[[ MATERIAL SUPPLIED, beginning ]]

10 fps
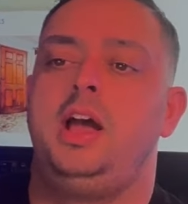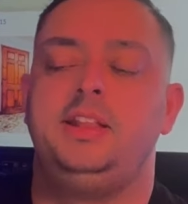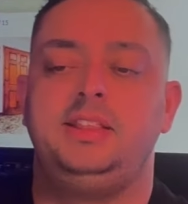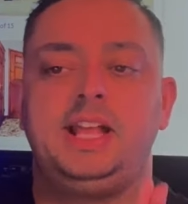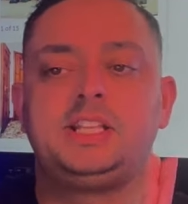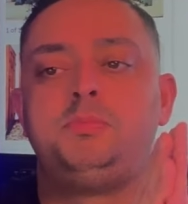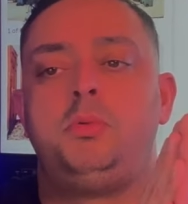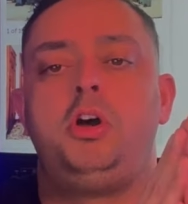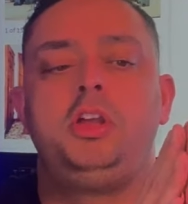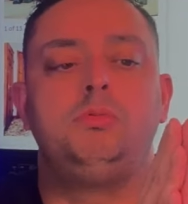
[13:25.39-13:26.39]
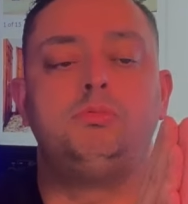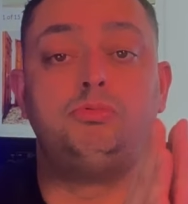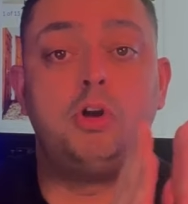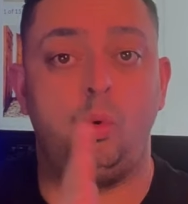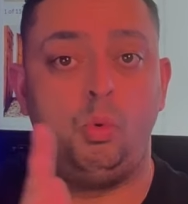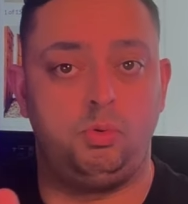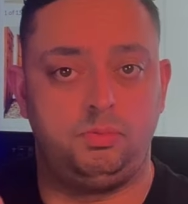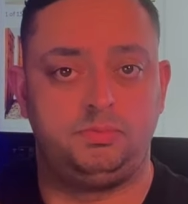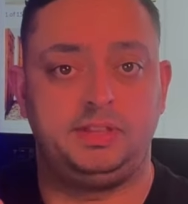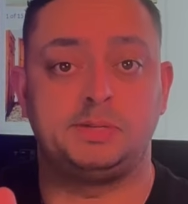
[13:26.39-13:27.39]
And that's my role.
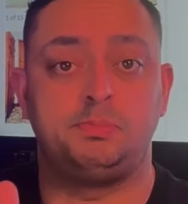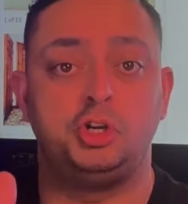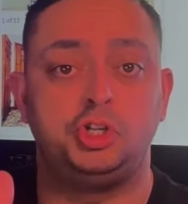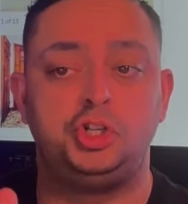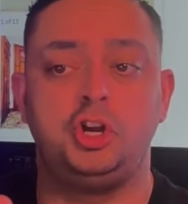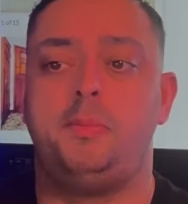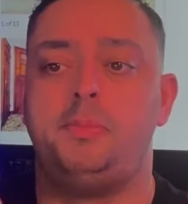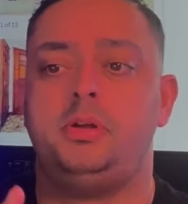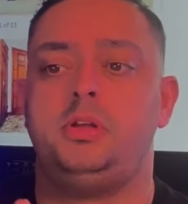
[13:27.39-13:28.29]
That's my job.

[[ MATERIAL SUPPLIED, end ]]

Exactly as written, set down each line of the records, leaving out the pictures.

* _TASK SOLUTION_:
10 fps
[13:25.39-13:26.39]
[13:26.39-13:27.39]
And that's my role.
[13:27.39-13:28.29]
That's my job.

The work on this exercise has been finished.